USA and India: Together for Rare Earths

USA and India: Together for Rare Earths

Written by C. Alessandro Moceri –

The media has paid great attention to the agreements concluded between the United States of America and India. Many presented it as something new from a geopolitical perspective, especially since India remained for several months the most populous country on the planet. This not only makes it an attractive market, but also a source of cheap labor and “brains.” However, there may be another reason why Biden is so interested in Modi (moreover, on opposing sides politically).
Developed countries depend their economies on production. Indeed, especially with regard to industrial production. But for the industry to work, it needs a series of essential minerals: called rare earth elements. The most important imported materials are “rare earths” (a group of 17 almost indistinguishable heavy metals with similar properties) which are essential in nanotechnology, high-energy magnets, electronics and industry. A similar situation exists for natural graphite found in lithium-ion batteries. The United States is 100% dependent on imports of arsenic, fluorspar, indium, manganese, niobium, and tantalum, which are used in a variety of applications such as the production of alloys and semiconductors along with the production of electronic components such as LCD displays. And capacitors. According to data from the United States. USGSAmerica depends on imports of 30 major non-fuel minerals. Imports of these minerals represent more than half of the country’s consumption of 51 non-fuel minerals. But for some, the addiction is complete. Until now, the USA has been completely dependent on China for at least 12 key minerals that the government considers critical. In other words, China is the main (and sometimes only) source of imports. The United States is 100% dependent on gallium imports and 50% on germanium.
But recently, imports of some of these minerals have decreased due to the Chinese government’s decision to limit exports.
The restrictions were seen by the Biden government as a response to US and EU sanctions against China that limited the export of chips and microprocessor manufacturing equipment. The point is that both gallium and germanium are used in the production of widespread products such as transistors and semiconductors. And also in the manufacture of solar panels. second International Energy AssociationHowever, increased low-carbon energy production will see demand for minerals such as these triple by 2040.
Today, China almost exclusively refines oil 90% of rare earthsBut India is also a big producer. Here too production is owned by the state. The absolute leader in this sector is IREL (India) Limited, an Indian public sector company headquartered in Mumbai.
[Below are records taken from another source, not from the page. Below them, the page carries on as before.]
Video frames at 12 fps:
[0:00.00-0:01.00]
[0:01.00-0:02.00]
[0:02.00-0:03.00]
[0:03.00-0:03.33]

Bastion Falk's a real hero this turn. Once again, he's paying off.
According to some studies, it will process about 10,000 tons of metals that contain rare earths.
It is no coincidence that some meetings have already taken place last year between Indians S. Jaishankar and Rajnath Singh and Americans Anthony Blinker and Lloyd Austin. Objective: Collaboration on supply chain resilience, business partnership in the field of critical and emerging technologies, but above all on improving the extraction and processing of rare earth elements. The point is that despite having large deposits, India has so far been forced to import a portion of these minerals due to poor knowledge and backward technologies. Now, thanks to the agreements between Biden and Modi, the situation could change: India could become an exporting country. Obviously towards the United States of America.
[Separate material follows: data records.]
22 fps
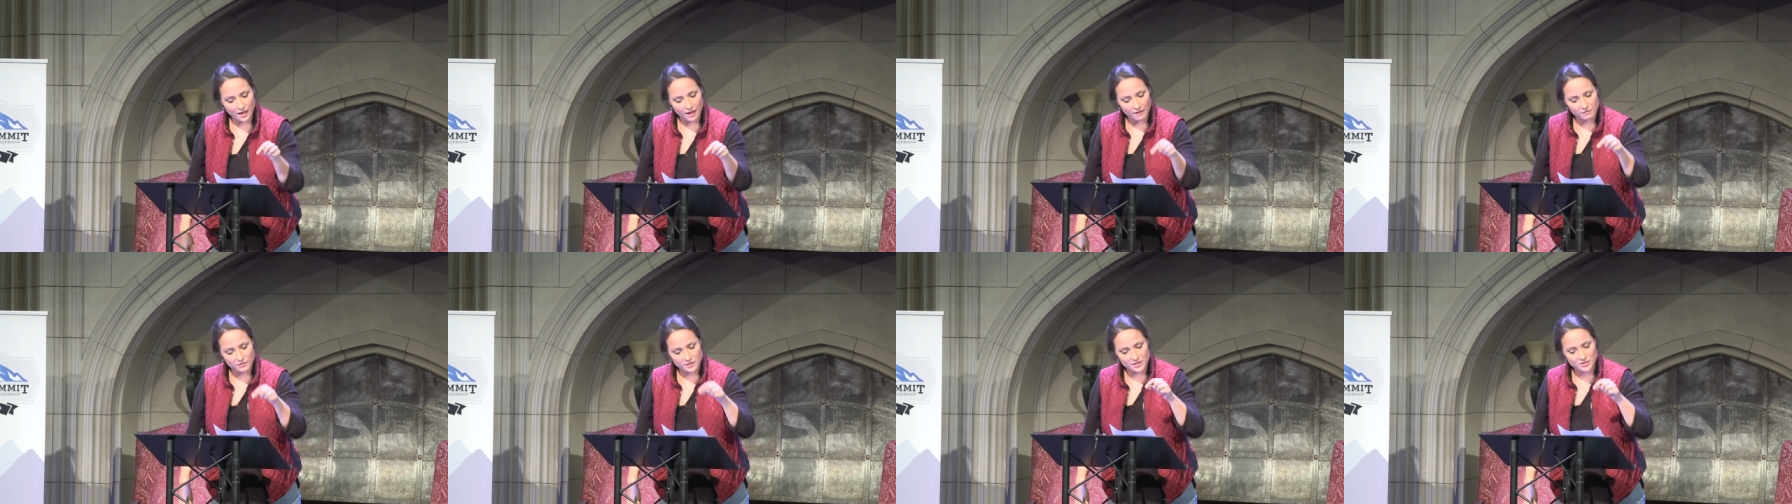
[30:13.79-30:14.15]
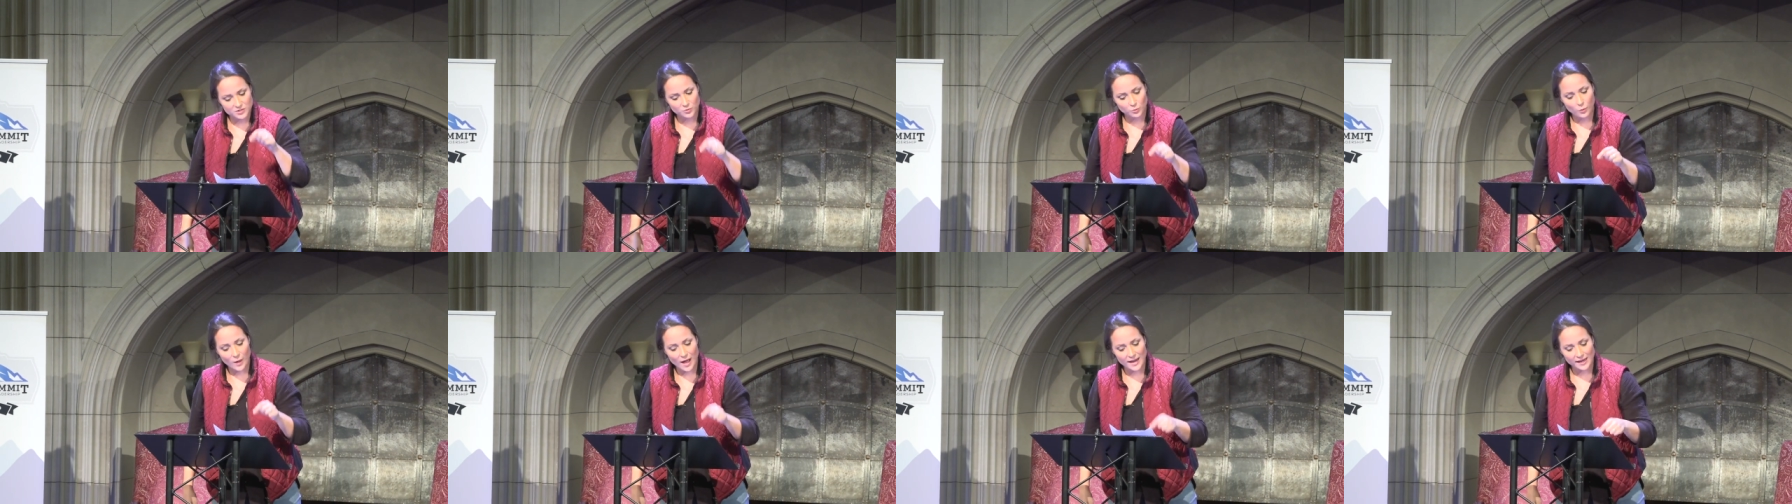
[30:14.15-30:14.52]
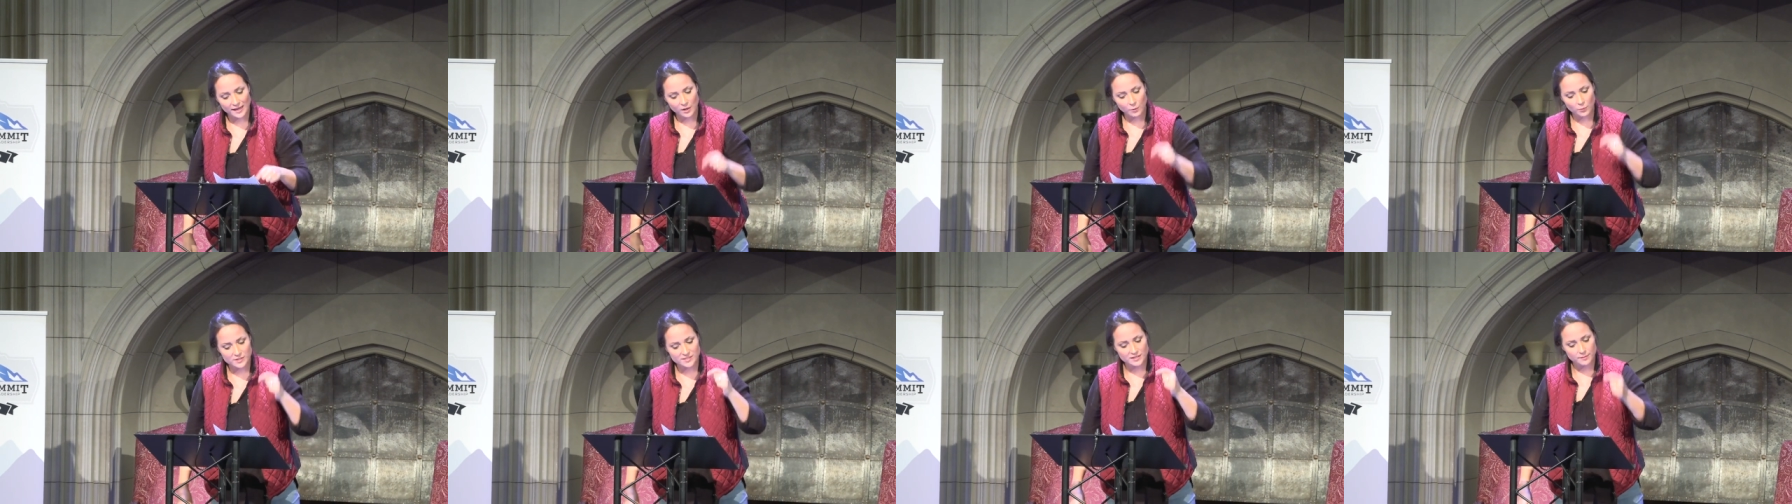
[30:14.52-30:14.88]
of this
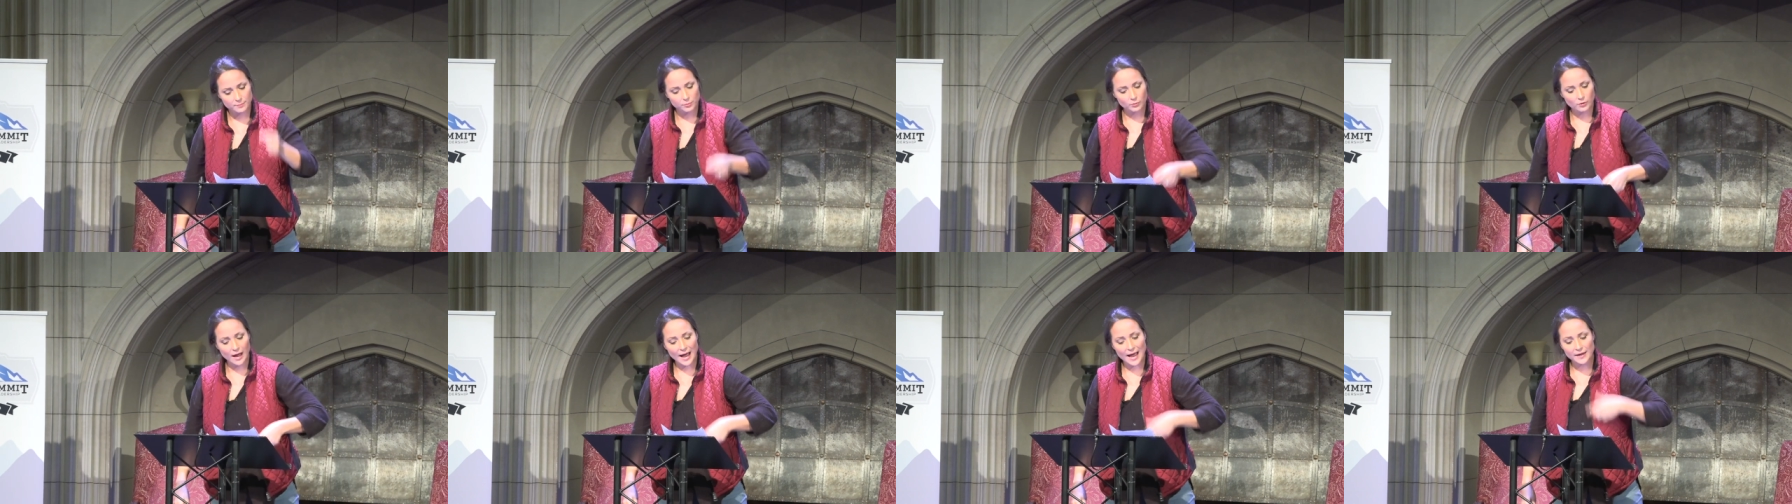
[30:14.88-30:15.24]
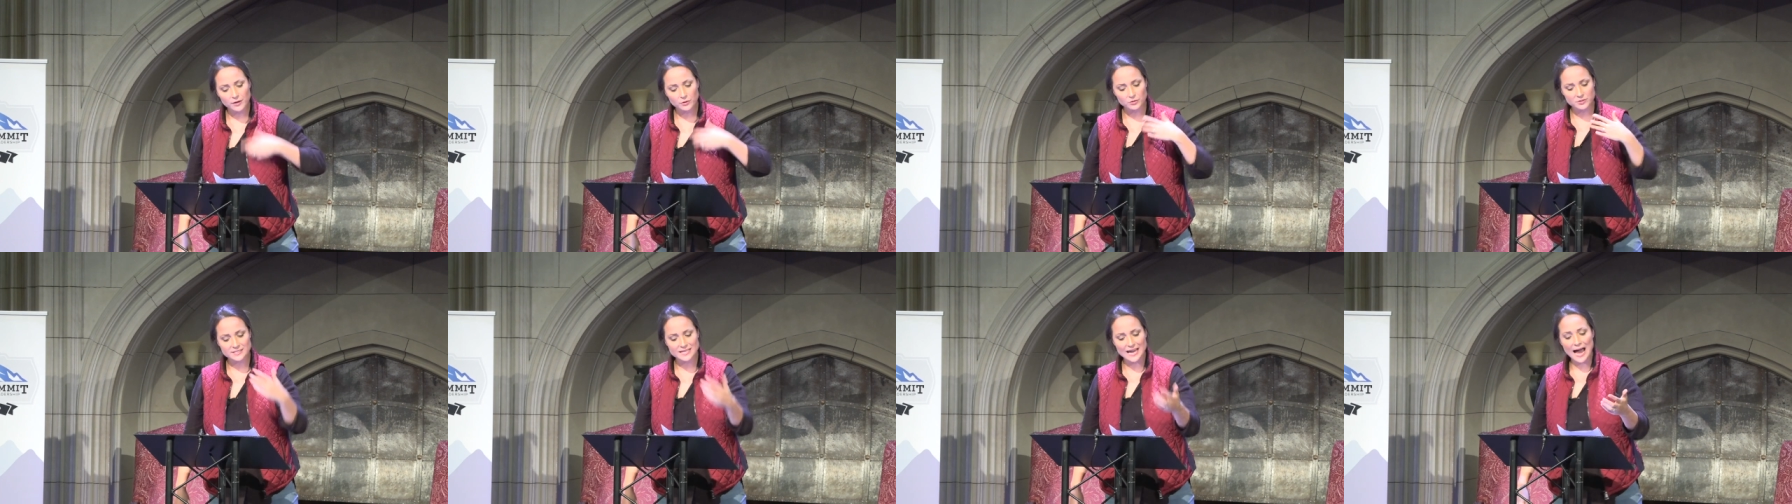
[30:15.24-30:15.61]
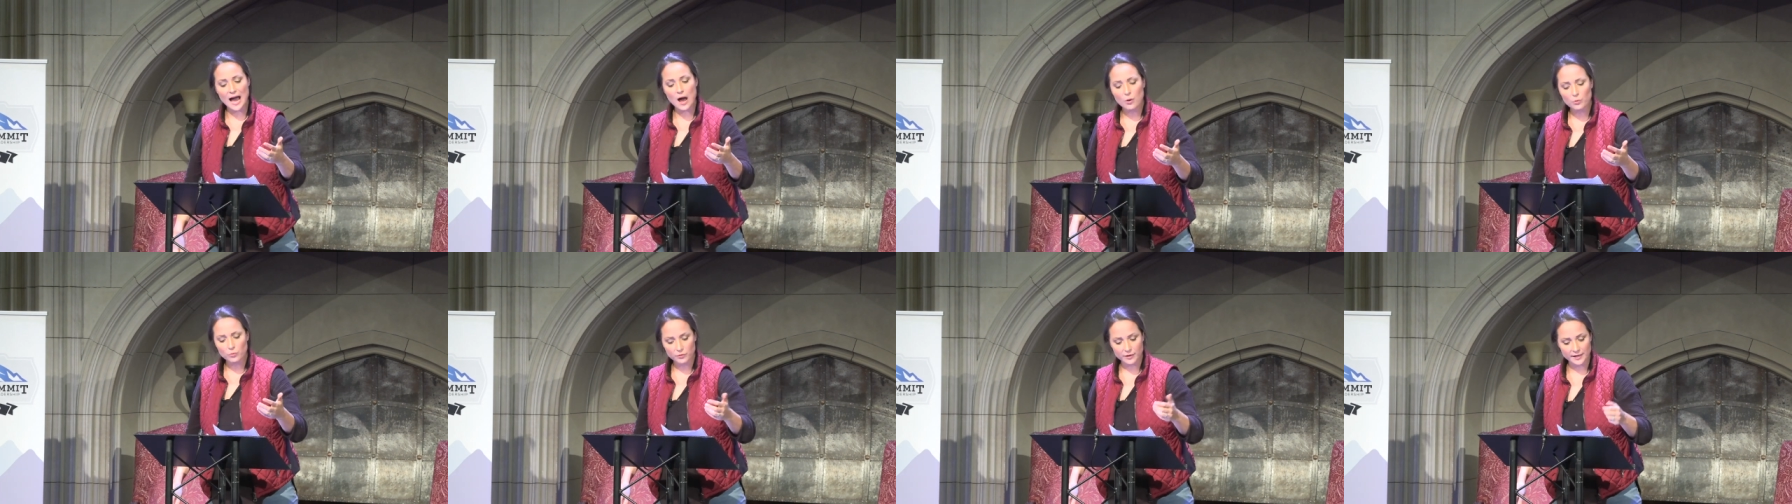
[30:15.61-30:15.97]
wedding was the bridal
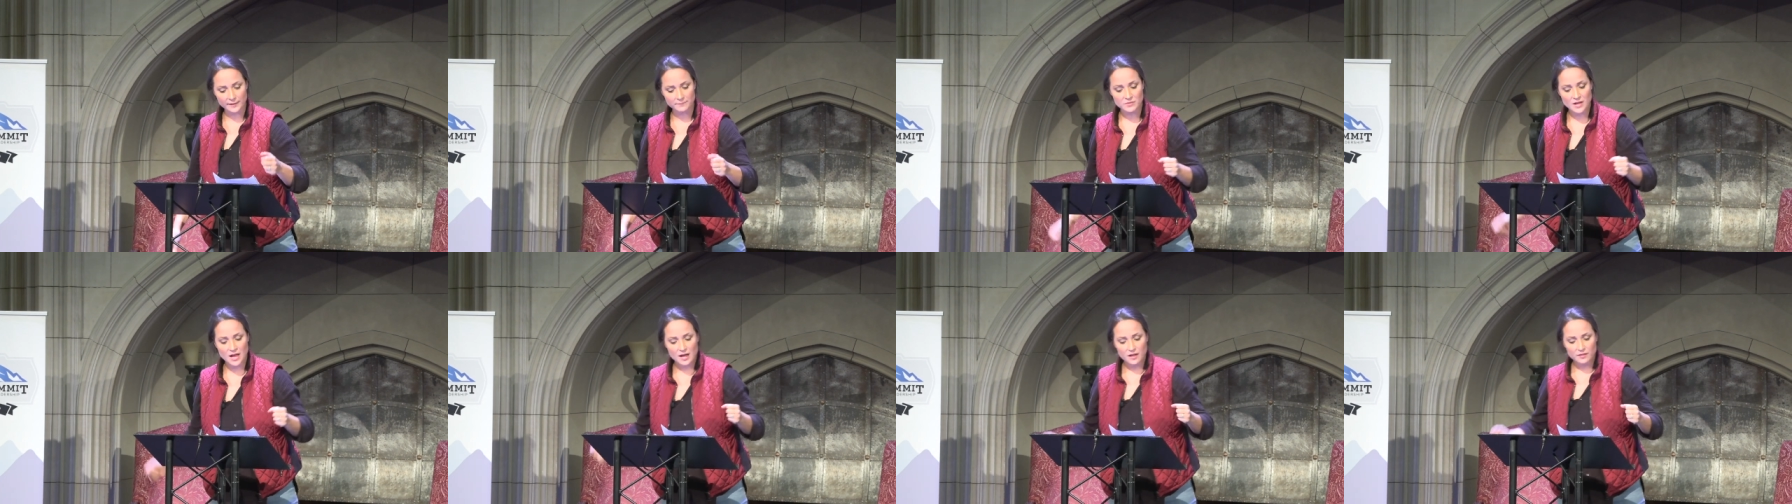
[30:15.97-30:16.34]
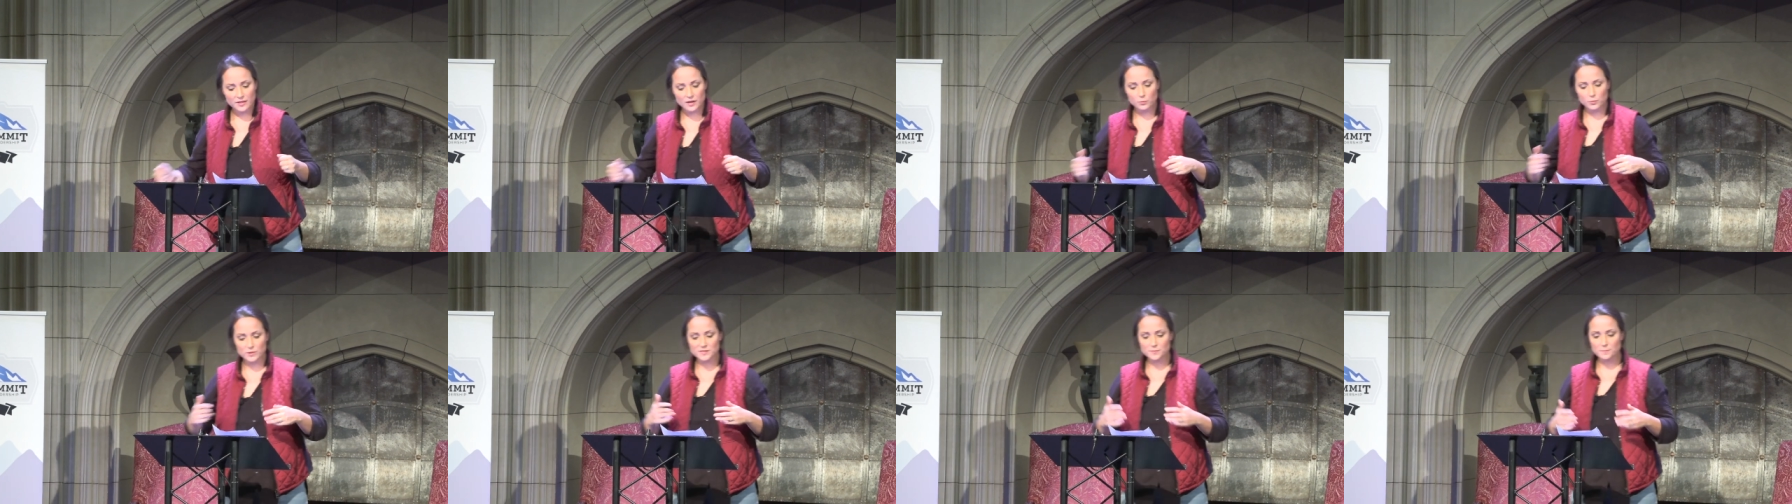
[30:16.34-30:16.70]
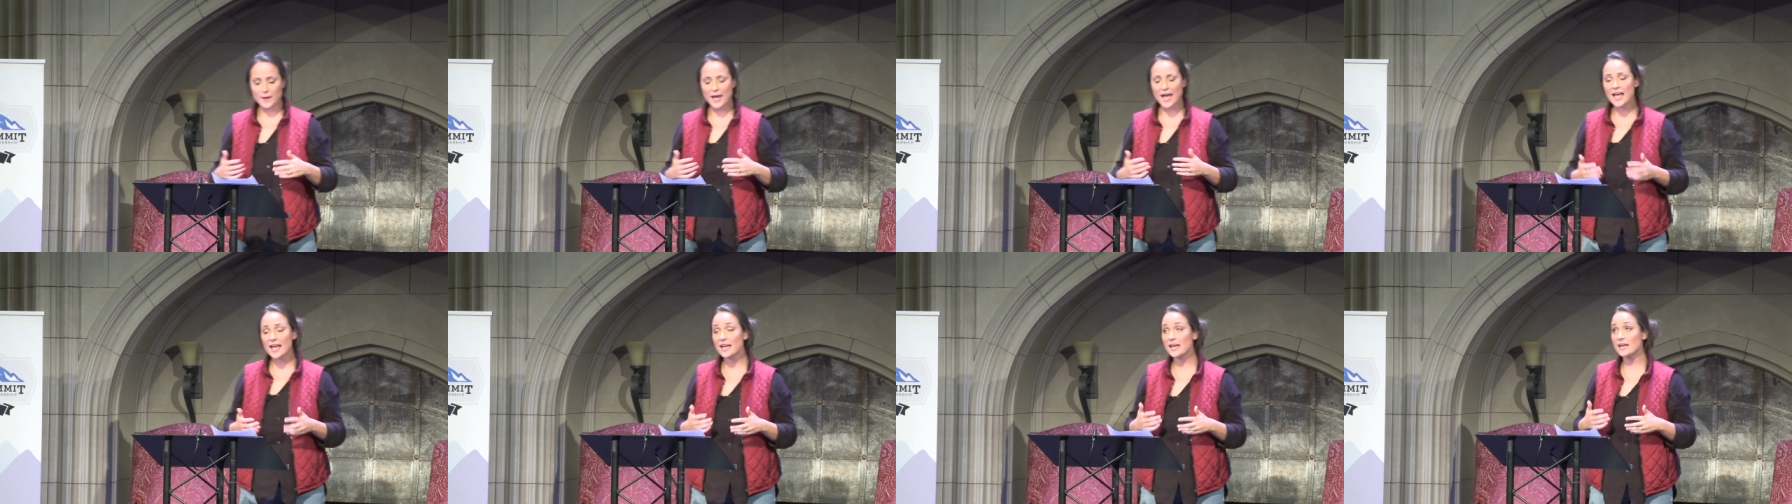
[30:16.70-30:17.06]
dowry that was
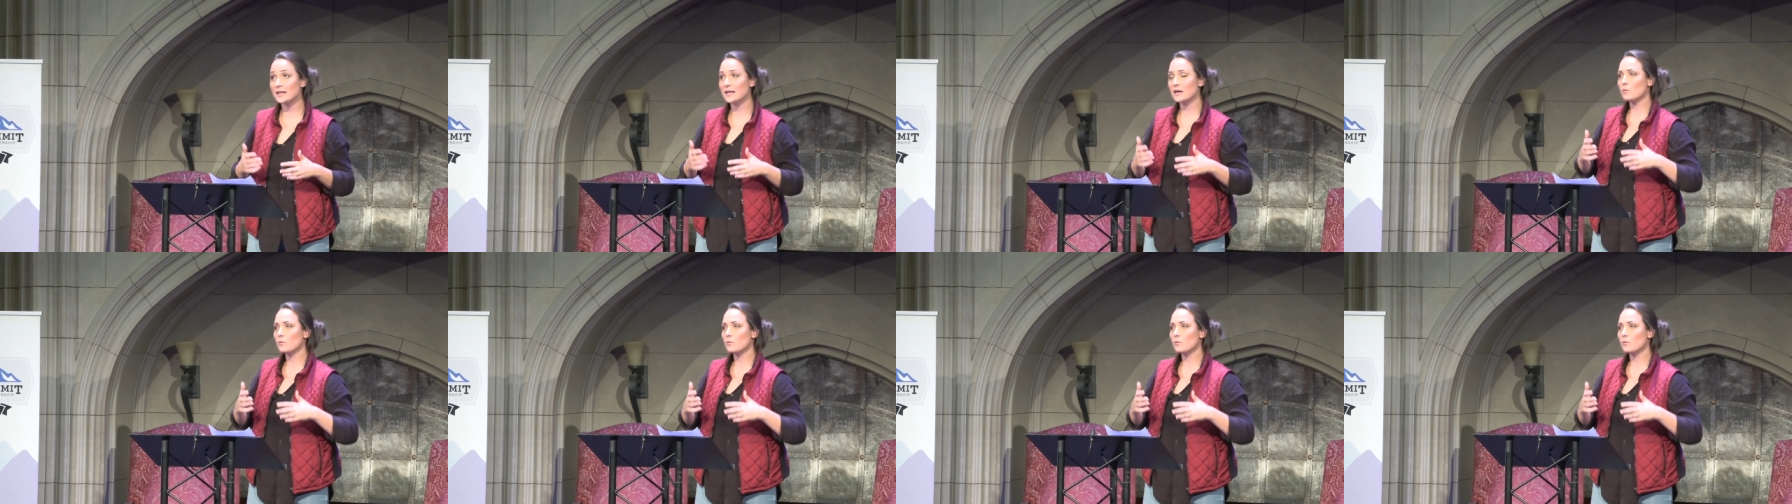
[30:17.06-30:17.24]
paid.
The Quad Critical and Emerging Technology Working Group also spoke about critical minerals, a group that plans to develop supply resilience among the Quad members: India, the US, Japan and Australia. Reaching a new agreement with India may be the American response to China. The problems that began after the dispute between China and Japan over the Senkaku and Diaoyu Islands (2010), and the subsequent rare earth ban imposed by China, were never resolved. The ban is considered a serious threat by the United States (and its allies: the European Union and Japan, both of which are large importers of rare earth elements). Especially after the US House of Representatives passed Resolution No. HR 761, which declared rare earth elements “essential” to economic growth and national security.